Wednesday, November 11, 2009

Honolulu Chinatown

We ventured out by bus to Chinatown and had a great time following Frommer's walking directions. We then stopped at ta market and ate in the food court wher John had the lucky experience of a cockroach trying to climb his leg. it absolutely freaked me!!

Taken from Frommer's Walking Tour of Chinatown:

Chinese laborers from Guangdong Province first came to work on Hawaii's sugar and pineapple plantations in the 1850s. They quickly figured out that they would never get rich working in the fields; once their contracts were up, a few of the ambitious started small shops and restaurants in the area around River Street.
Chinatown was twice devastated by fire, once in 1886 and again in 1900. The second fire still intrigues historians. In December 1899, bubonic plague broke out in the area, and the Board of Health immediately quarantined its 7,000 Chinese and Japanese residents. But the plague continued to spread. On January 20, 1900, the board decided to burn down plague-infected homes, starting at the corner of Beretania Street and Nuuanu Avenue. But the fire department wasn't quite ready; a sudden wind quickly spread the flames from one wooden building to another in the densely built area, and soon Chinatown's entire 40 acres were leveled. Many historians believe that the "out-of-control" fire may have been purposely set to drive the Chinese merchants -- who were becoming economically powerful and controlled prime real estate -- out of Honolulu.
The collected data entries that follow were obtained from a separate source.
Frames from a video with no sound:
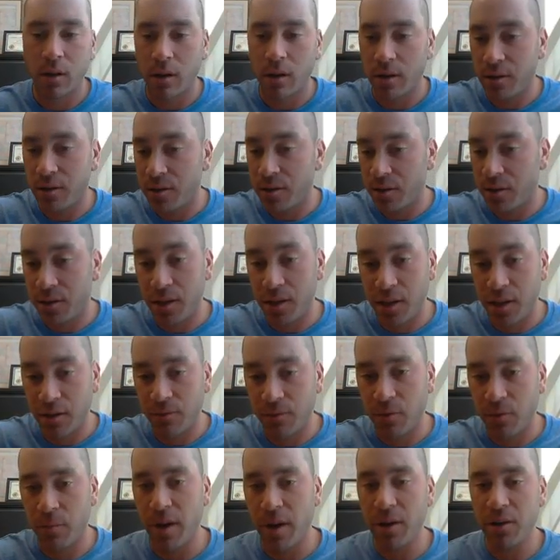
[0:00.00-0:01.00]
It's just the
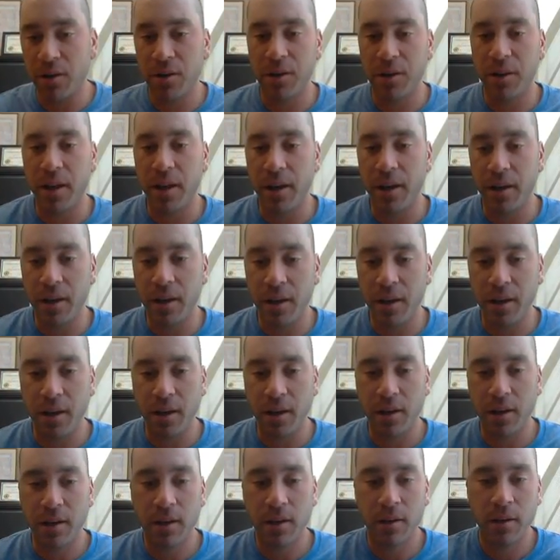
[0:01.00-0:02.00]
information they
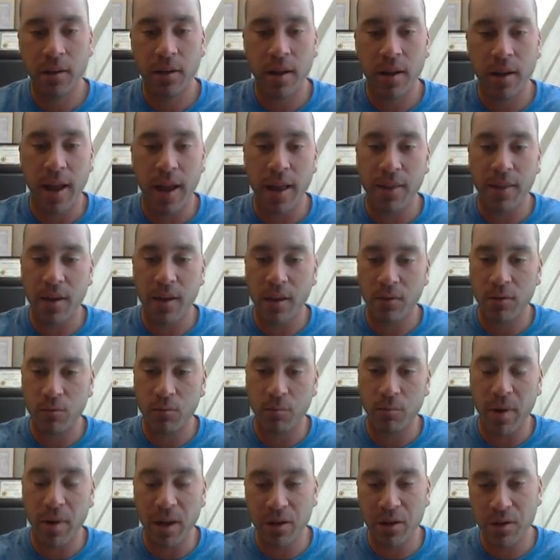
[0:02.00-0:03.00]
need. And
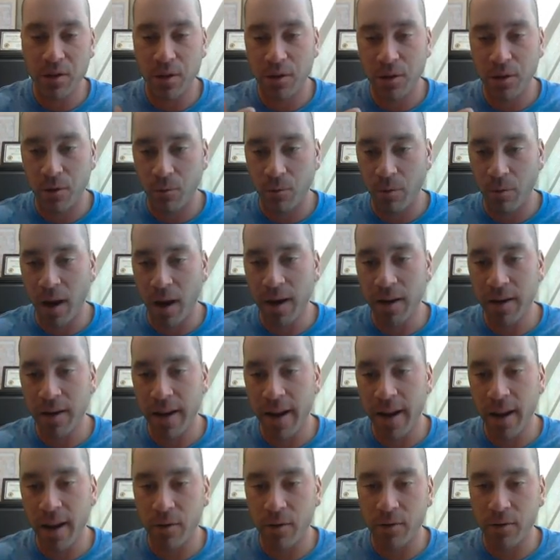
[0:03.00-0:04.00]
then make sure you write
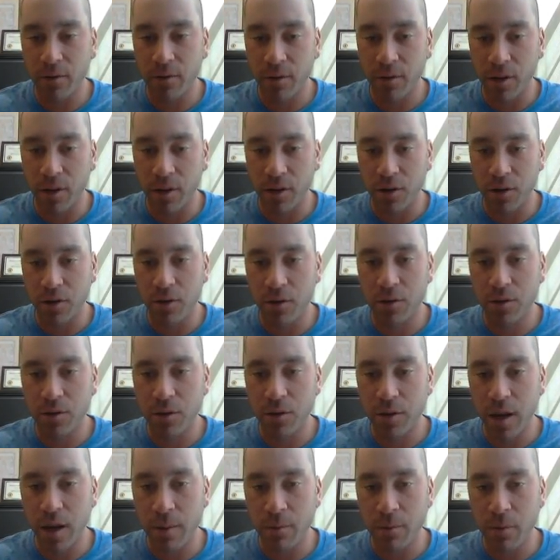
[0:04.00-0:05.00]
down the
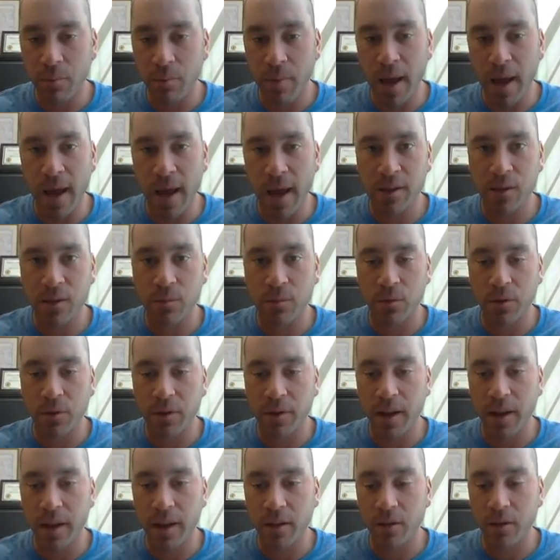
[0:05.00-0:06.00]
username and
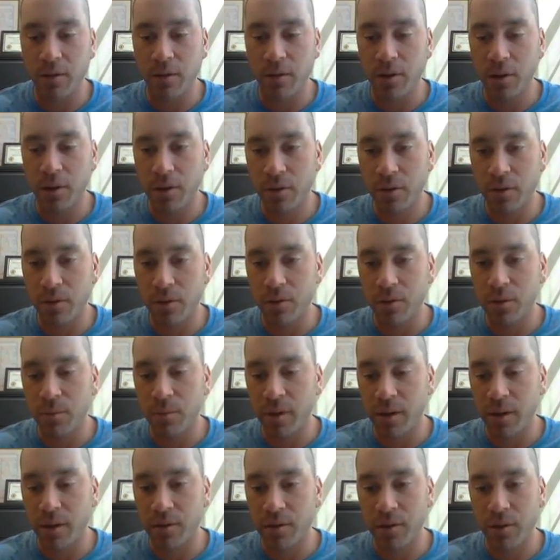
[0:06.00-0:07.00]
password that you use,
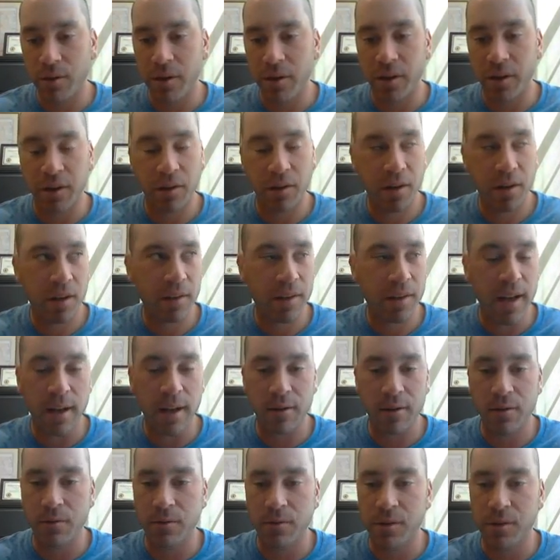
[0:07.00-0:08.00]
because you're going to need
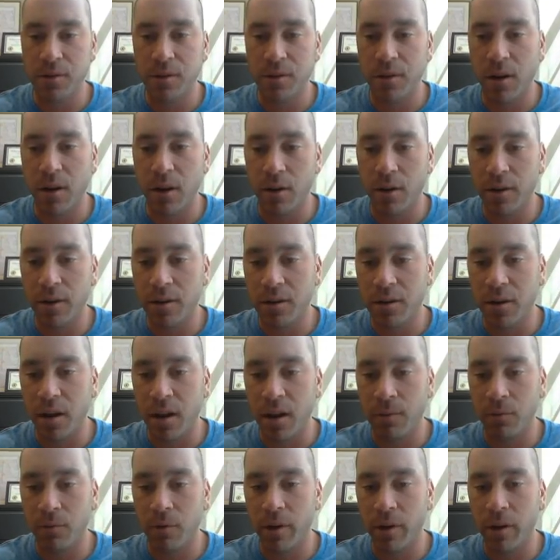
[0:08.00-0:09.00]
that to install the
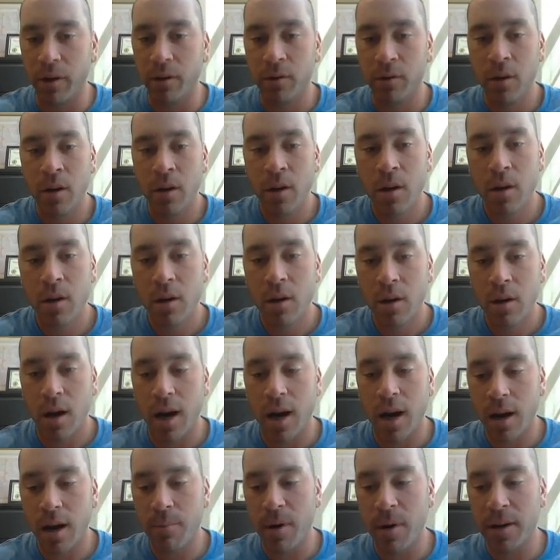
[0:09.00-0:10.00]
software.
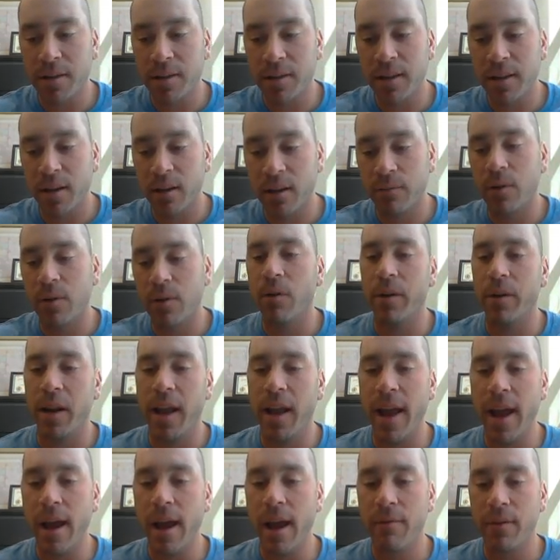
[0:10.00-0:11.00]
I myself already
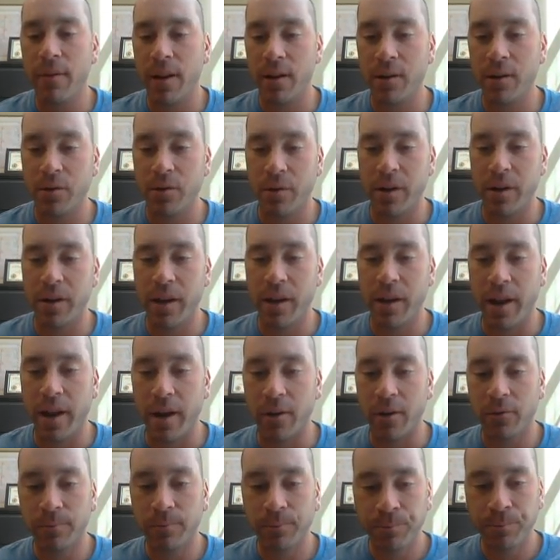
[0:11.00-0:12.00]
have an Esri
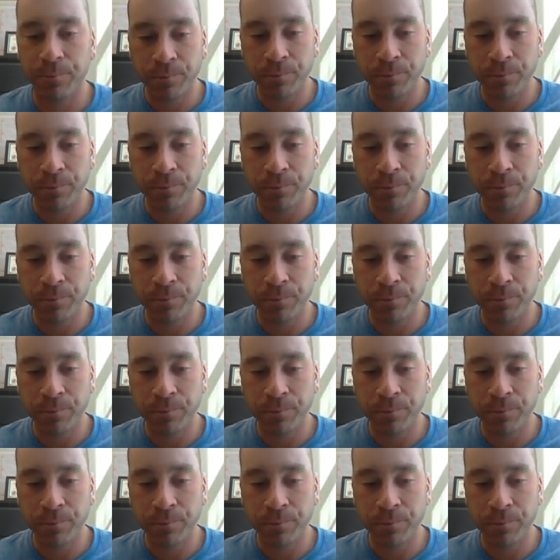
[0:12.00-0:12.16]
account,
If this was indeed the case, it didn't work: The determined merchants built a new Chinatown on the same spot.
Chinatown reached its peak in the 1930s. In the days before air travel, visitors arrived here by cruise ship. Just a block up the street was the pier where they disembarked -- and they often headed straight for the shops and restaurants of Chinatown, which mainlanders considered an exotic treat. In the 1940s, military personnel on leave flocked here looking for different kinds of exotic treats -- in the form of pool halls, tattoo joints, and brothels.
Today, Chinatown is again rising from the ashes. After deteriorating over the years into a tawdry district of seedy bars, drug dealing, and homeless squatters, the neighborhood recently underwent extensive urban renewal. Just enough sleaze still flourishes on the fringes (a few peep shows and a couple of topless bars) to keep it from being a theme park-style tourist attraction, but Chinatown is poised to relive its glory days.
It's not exactly a microcosm of China, however. What you'll find is a mix of Asian cultures, all packed into a small area where tangy spices rule the cuisine, open-air markets have kept out the mini-malls, and the way to good health is through acupuncture and herbalists. The jumble of streets comes alive every day with bustling residents and visitors from all over the world; a cacophony of sounds, from the high-pitched bleating of vendors in the market to the lyrical dialects of the retired men "talking story" over a game of mah-jongg; and brilliant reds, blues, and greens trimming buildings and goods everywhere you look. No trip to Honolulu is complete without a visit to this exotic, historic district.